Reading #2: GRANDMA lover

Comments:
The Grove Master!

Summary:
GRANDMA, or Gesture Recognizers Automated in a Novel Direct Manipulation Architecture, is Dean Rubine's spark that ignited the field of gestured-based sketch recognition. It is based on single-strokes, as demonstrated by the GDP (Gesture-based Drawing Program) that he references throughout this paper. Adding gestures is done via training sets, with a recommended 15 examples being given. The background functionality of these gestures is set by the user, and then the GDP is ready for testing.

Strokes are composed of sets of points in the fashion which denotes X-coordinate, Y-coordinate, and time, respectively. Using this information, Rubine calculates 13 key features of a stroke. Given this new set of features, Rubine then finds the best match as compared to a preset gesture. This is done with a linear classifier. With 15 examples for each class to match against, Rubine found that he could achieve a 96% success rate.

Discussion:
Rubine is obviously a complete beast. It might seem trivial to us now that he used a classifier to best-match strokes, but at the time it must have been an insane idea. I also prefer the idea of rejection over undo. It makes more sense to me to set a certain lower threshold for recognition, and reject strokes that do not reach it. In this way, user inattention will not lead to bad examples being added to the test set. But then again, I'm not sure if accepted recognitions are used to increase the training set or not. If it was in there, I don't remember seeing it. All in all, I think this paper was a good introduction to gesture-based recognition.
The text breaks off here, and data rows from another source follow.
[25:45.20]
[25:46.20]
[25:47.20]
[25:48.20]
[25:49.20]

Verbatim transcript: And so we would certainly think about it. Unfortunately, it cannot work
Let me hit you with some knowledge


Contact: heychrisaikens@gmail.com

Standing: 1st year Masters

Why I'm here: Sketch Recognition is becoming a very key part of my studies. It's time that I learn the trade.

Experience: One semester of research in SketchRec via the SRL@TAMU.
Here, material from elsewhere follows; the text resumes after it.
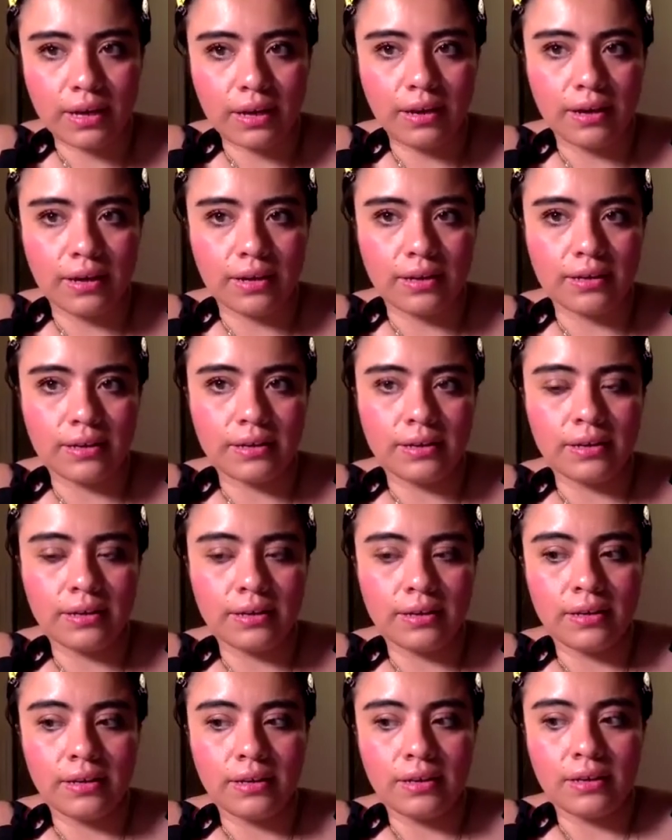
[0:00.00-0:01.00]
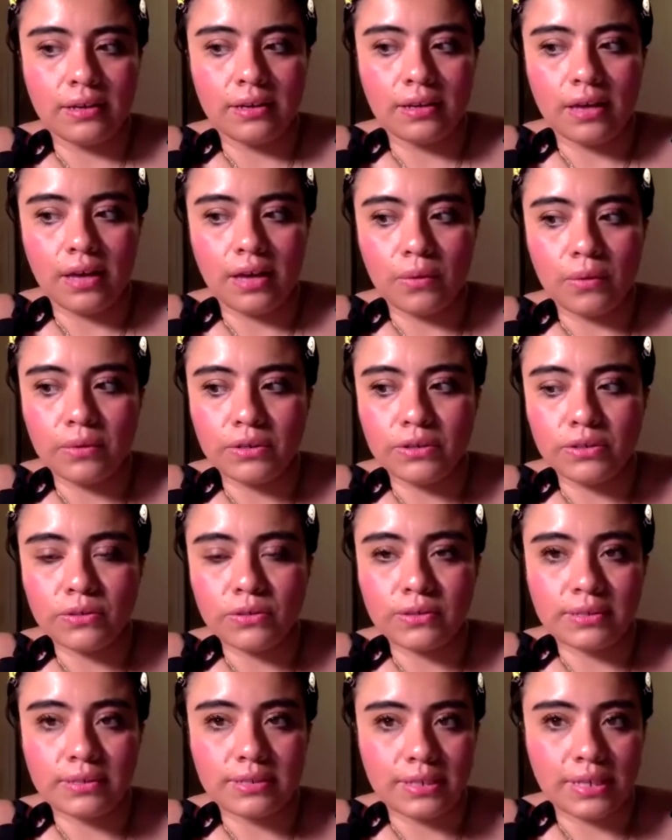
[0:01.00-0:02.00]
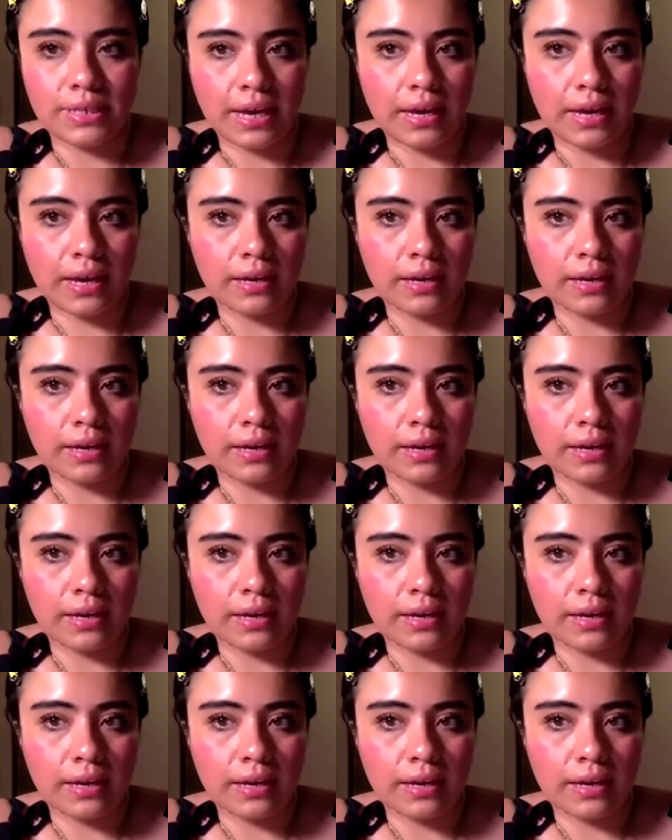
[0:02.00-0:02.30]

and I wouldn't do this again.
10 years from now: I plan on running my own company. Pervasive Systems, anyone?

The next big thing in CS: My company. No not really... Probably advances in connectivity and the integration of computers into even more facets of our lives.

Favorite course of yesteryear: Information Retrieval.

Favorite movie: Sunshine. Science Fiction + The Human Condition -> Win.

Time traveling: I would find the inventor of the time machine and destroy his plans. We have enough to worry about without the time/space paradox thrown in.

Interesting fact: I love Sprite Zero. That stuff is off the chain. Also, in retrospect, this Grey is hard to read.